Not too long ago, state government leaders received widespread accolades for a bipartisan overhaul of the adult mental health system, and state leaders are well aware that Iowans want and need a comprehensive system for children. Now comes the hard part.
Reforms of mental health services approved last year included critical access centers for people in crisis, a statewide crisis hotline, removal of residency caps and improved community-based care to spur more comprehensive treatment options for those with persistent illnesses. Some counties within the state’s 14 mental health regions, like Linn, are positioned to move forward on at least some of these goals. Others, however, continue to have difficulty providing basic services that state law already required.
Adding to the complications at the Statehouse is a more recent push for the development of a much needed children’s mental health framework – something the state never has had.
Gov. Kim Reynolds appointed a task force to research the issue last year, and that group has provided its recommendations. Not surprisingly, creating a system based on those or other suggestions will require additional taxpayer investment.
The current adult system is funded largely through local property taxes, capped by the Legislature. Some regions also are hindered by caps placed on the amount of funding that can be carried forward to the next year. County leaders, some of whom face mandates that exceed levy capacities, converged in Des Moines once again to plead for a solution.
A video featuring various county and regional officials, as well as parents to a young man who took his own life in 2017, ending a long-term battle with mental illness, recently was released by county leaders.
‘It quickly became evident that he needed longer term help if he were to recover from his illness, and there simply wasn’t any,” says Mary Neubauer of Clive, mother of Sergei.

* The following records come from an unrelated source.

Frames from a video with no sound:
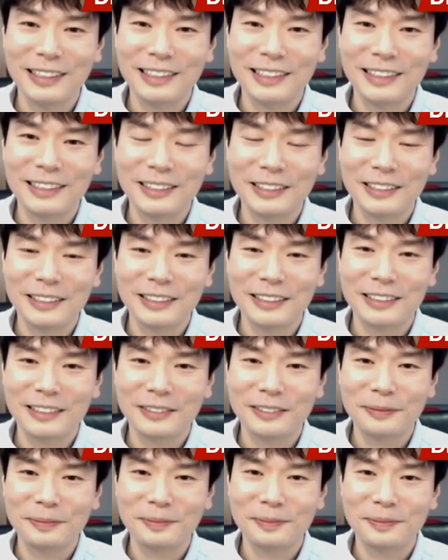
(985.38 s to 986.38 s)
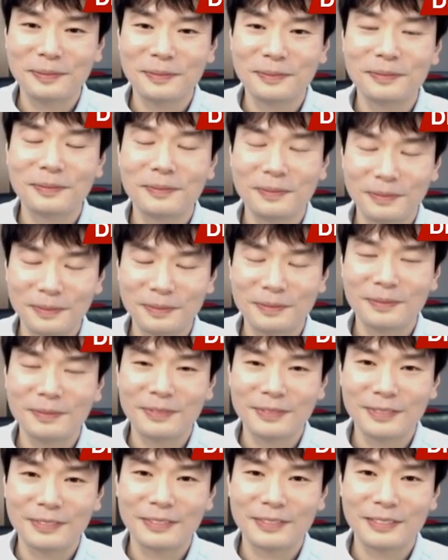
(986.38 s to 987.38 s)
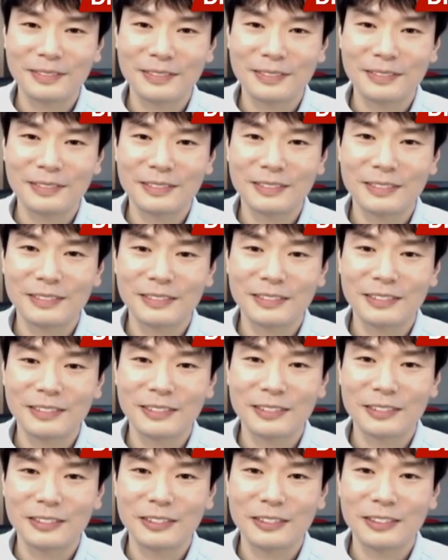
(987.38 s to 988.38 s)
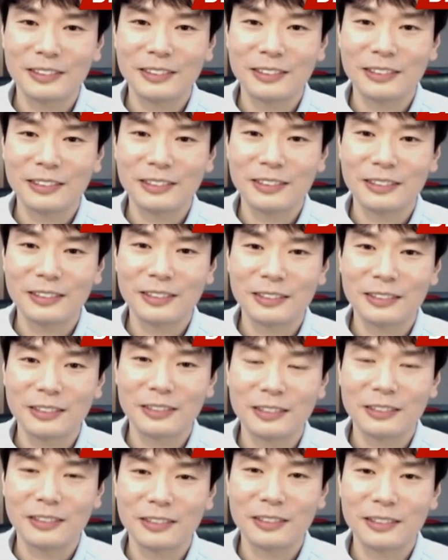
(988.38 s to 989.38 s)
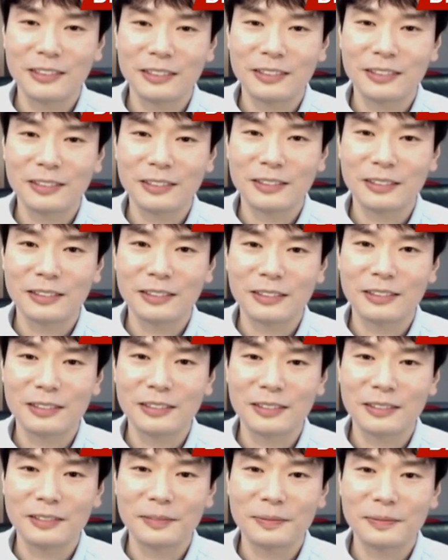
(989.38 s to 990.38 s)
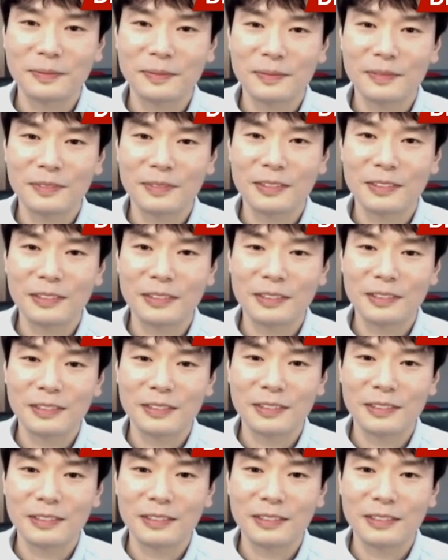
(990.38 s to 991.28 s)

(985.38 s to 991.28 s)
[no speech]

Marion County Sheriff Jason Sandholdt, also in the video, urged lawmakers last week to find long-term funding for mental health services. When parents phone him in the middle of the night to report a suicidal teen, Sandholdt says telling them to go to the emergency room where they ‘might have to sit there for a couple of days” awaiting an open bed is ‘not good service.”
Majority Republicans in the Legislature have balked at a system that would allow county governments to increase property tax levies. In fact, a proposal under consideration in the Iowa House would allow voters to petition for a referendum on property tax increases above 2 percent.

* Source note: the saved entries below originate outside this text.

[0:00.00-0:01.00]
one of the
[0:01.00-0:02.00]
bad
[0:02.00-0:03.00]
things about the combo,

Removal of property taxes as the primary funding for mental health services, however, would require taxpayer investment from another funding stream, such as sales tax revenue.
One possibility being debated at the Capitol is for lawmakers to raise the sales tax by a penny, which would enact the three-eighths of a cent tax for natural resources and recreation approved by voters a decade ago. The remaining five-eighths then could be used for other state priorities, such as mental health services.

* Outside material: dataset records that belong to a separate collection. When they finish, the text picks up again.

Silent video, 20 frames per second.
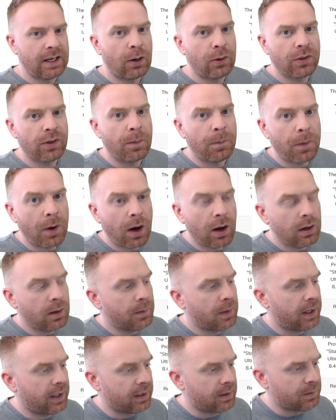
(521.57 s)
Now on the
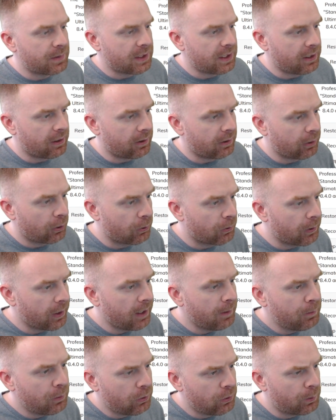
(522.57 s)
bottom items here,
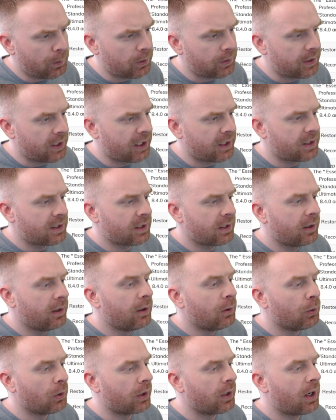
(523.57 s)
create bootable disk,
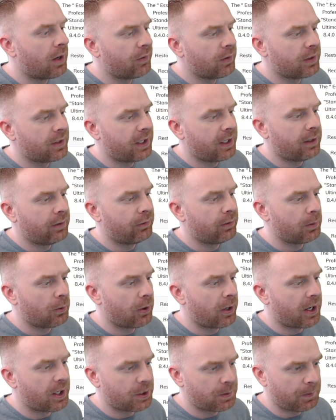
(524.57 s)
recover data from
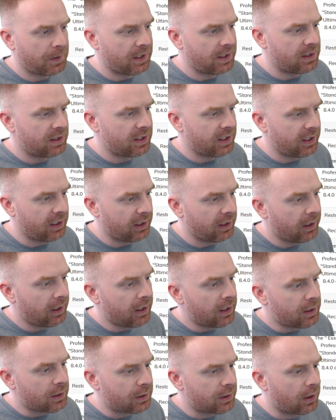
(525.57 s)
Crash PC.
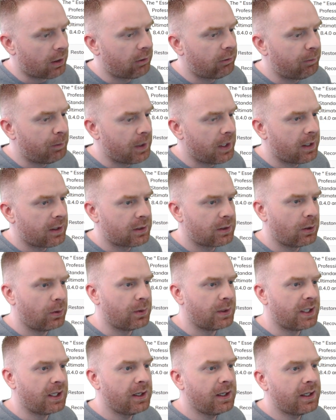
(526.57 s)
Solve
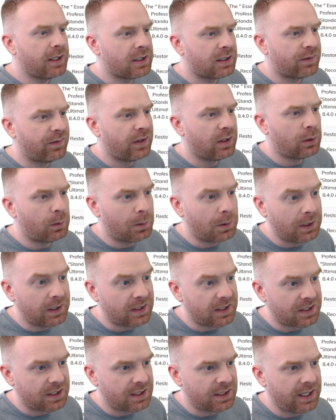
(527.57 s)
BSOD is available
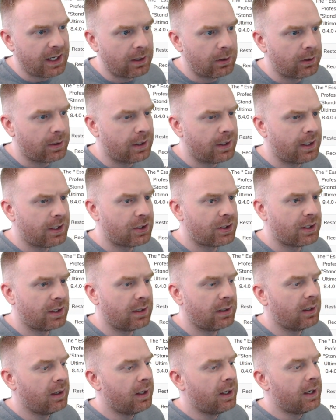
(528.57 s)
in the standard
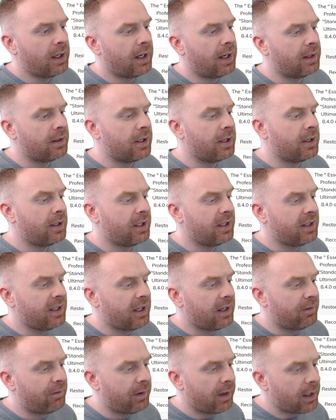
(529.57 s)
edition. And then in
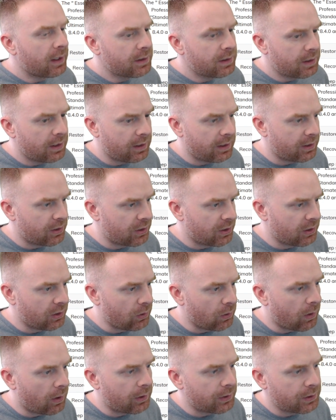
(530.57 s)
the advanced edition,
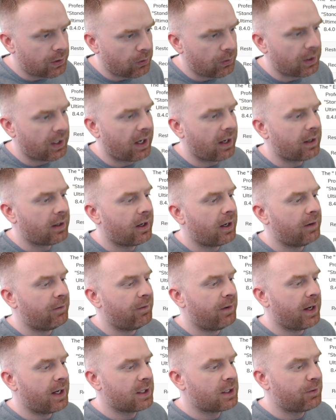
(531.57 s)
you also get
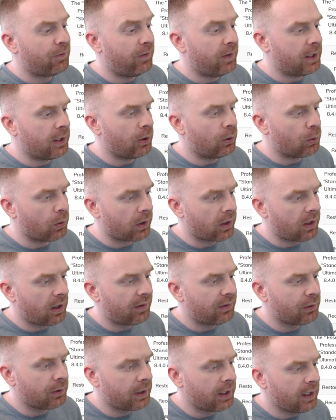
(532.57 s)
advanced video
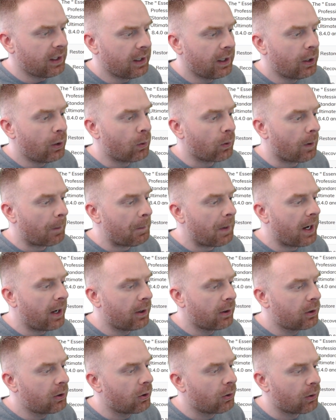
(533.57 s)
recovery,
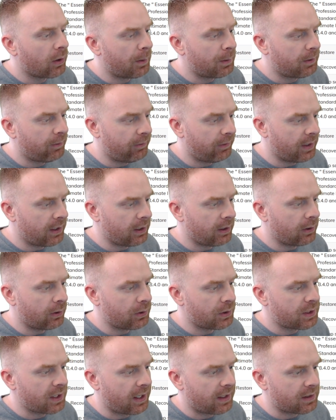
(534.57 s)
repair corrupt
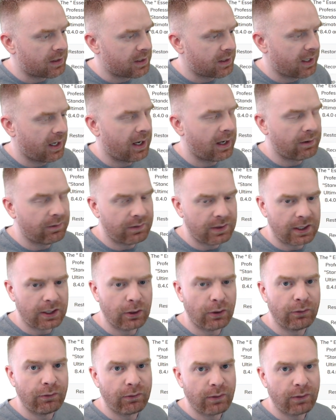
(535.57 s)
videos, and scan video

Others wonder whether backfill funding, used to offset cuts in commercial and multifamily residential property tax enacted by the Legislature in 2013, could be earmarked for mental health services or otherwise eliminated and the money used to create a new state funding stream. Doing that, however, could prompt already cash-strapped county and municipal leaders to further increase property taxes to recoup at least a portion of the difference.
While researching needs and creating mental health frameworks isn’t necessarily an easy task, such recommendations are far more palatable to the public than generating the funding to provide them. Bills enacting such a framework, likewise, are easier political lifts than those that provide the investment needed to make them a reality – especially for lawmakers who appear to be stuck in a never-ending campaign cycle.
But, as county officials reminded us all this week, we can and must do better. The state’s current path on mental illness, which relies largely on expensive and overpopulated jail cells and emergency rooms, is unsustainable.
If we truly believe in a basic set of minimum services as our laws require, or that all Iowa children deserve comprehensive health care as the governor’s task force recommended, then we must be prepared to deliver consistent and sustainable funding.